Easy Now

small things-1-13

I am waiting for my insides to catch up with my outsides.  I guess that’s a funny way to start a blog post!  There’s just always so much going on and I am trying to learn how to live this particular season without feeling stressed by the weight of the neverending to-dos.  How often to I mention this?  Do I sound like a broken record yet?  By nature, I really love the feeling of completion or accomplishment when something is “done.”  These days, I typically go the whole day without stopping and still don’t have a feeling of “finished!” at the end of the day.  I have to tell myself, “Ginny, just quit.  One has to sleep.”  Or, ahem.  “One has to knit.”  And I leave those three baskets of laundry, or whatever it is.

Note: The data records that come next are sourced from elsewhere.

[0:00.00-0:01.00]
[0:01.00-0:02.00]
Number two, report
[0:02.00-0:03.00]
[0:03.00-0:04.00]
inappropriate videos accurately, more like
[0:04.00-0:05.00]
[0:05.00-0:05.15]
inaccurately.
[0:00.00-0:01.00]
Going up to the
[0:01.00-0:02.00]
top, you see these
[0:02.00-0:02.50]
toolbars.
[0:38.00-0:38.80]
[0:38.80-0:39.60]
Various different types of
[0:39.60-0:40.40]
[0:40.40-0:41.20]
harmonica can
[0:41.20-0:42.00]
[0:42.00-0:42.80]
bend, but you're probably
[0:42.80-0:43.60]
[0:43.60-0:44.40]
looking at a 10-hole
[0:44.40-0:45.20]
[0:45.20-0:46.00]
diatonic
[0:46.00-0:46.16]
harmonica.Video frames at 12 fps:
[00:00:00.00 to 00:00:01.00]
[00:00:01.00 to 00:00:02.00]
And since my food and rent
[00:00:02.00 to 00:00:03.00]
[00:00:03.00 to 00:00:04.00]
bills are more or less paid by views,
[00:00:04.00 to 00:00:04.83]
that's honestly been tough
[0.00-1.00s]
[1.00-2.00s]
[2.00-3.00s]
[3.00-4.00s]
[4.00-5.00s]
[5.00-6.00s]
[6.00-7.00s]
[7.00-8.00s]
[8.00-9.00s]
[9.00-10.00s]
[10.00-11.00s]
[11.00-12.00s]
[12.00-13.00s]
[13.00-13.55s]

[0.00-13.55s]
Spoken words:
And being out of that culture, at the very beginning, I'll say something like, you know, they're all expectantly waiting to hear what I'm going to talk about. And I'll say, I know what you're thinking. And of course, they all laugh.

This isn’t a situation of needing to make my children do more chores.  They have more chores.  This isn’t about anything in particular.  There isn’t an answer because the problem is all in my head.  This is simply, big family life with a lot going on.  I am meant to adapt, and not let just living stress me out. I think the answer lies in focusing on just the next thing, and doing that next thing joyfully, leaving all the rest for later.  If I let my mind start racing with all that needs to be done, I kind of lose it internally sometimes.  These are the times when my very perceptive oldest child asks me, “Mommy, are you stressed out?”  High pitched, “No?”  But yes, lots of times I am.  I want to get it all done, and do it well.  But that is no longer possible, the getting it all done.  So I have to switch gears.  I have to change my list.  I have to breathe slowly and drink tea whose name tricks me into thinking that all will be fine as long as I am sipping it.  I have to remember to pray and ask for help.  All these things though, they require for me to slow down for a second and really pay attention.  Yes, I have to make my outsides slow down.  Since when did homeschooling and housework become an emergency?  My first job is to love.  Anything that is stopping me from doing that can’t possibly be very important.

p.s.  Ever been sitting at your desk at the end of the day and turned around to see your child holding a giant hornets’ nest?  Even empty, it’s a little unsettling!

You never know






(Trudy photobomb)


(I found this little list today, made earlier this summer.  Friends to knit for.  Dear Bonnie, Sarah won’t be forgotten.  There are reminders of her everywhere.  I continue to think of her everyday.)

This morning, as I stood at the stove cooking eggs with Silas (the “helper”), Gabe and the girls worked to do a combination of making paper snowflakes and boats made from wood scraps.  It was all so sweet, and messy.

But, the day ended up being one of those that had me on the verge of tears more than once.  I barely squeezed some lunch in around 3:30 p.m.  I kept thinking to myself with maybe a touch of self-pity, “The mom has to at least sleep and eat sometimes!”  Poor, poor me.  My youngest three are at the end of an illness, and they are just super needy and emotional right now.  It will pass, but today–I just gave myself one little goal:  Use a quiet and kind voice, no matter what.  And I did it.  I think that quiet, sometimes grave voice actually frightens my oldest son!  I’m going to master it.

What’s funny is that I put up that slightly humorous blog post (given my day to day reality), totally expecting people to tell me how to improve my blog and make it more “helpful.”  Haaaaaaa!  I am out of my mind.  I’m not sure exactly what caused me to believe that I need to start blogging in a different way somehow than I have for all these years, or that I am in a position to do so.  I guess I’ve been suffering from some dissatisfaction.  I need to learn to go with the flow, and accept the whole concept of “seasons.”  And I’m not talking about falling leaves.

Thanks for reigning me in, and reminding me that it’s okay to just be me.  I escaped to my computer here and there throughout the day and read all of your really sweet comments, and they were the happiest part of the day (and probably helped me use my nice voice.)

I have never been able to achieve anything here that isn’t pretty much in the moment, part of our real life.  I’ve read that successful bloggers schedule their posts weeks in advance even.  I type them up in the moments before I hit publish.  And who am I kidding about being more focused?  There can’t be too narrow of a focus here, because that wouldn’t be representative of my life.  The truth is that I’m not super focused on anything but my faith and family.  And my family pulls my attention in dozens of different directions every day.  And with that, I guess you just never know what I’ll end up blogging about next.  (Okay, it’ll probably be knitting.  But still.  Things could always get a little crazy here.  You never know!)

p.s.  The baby sweater is Wee Liesl.  It just needs buttons and it’s finished!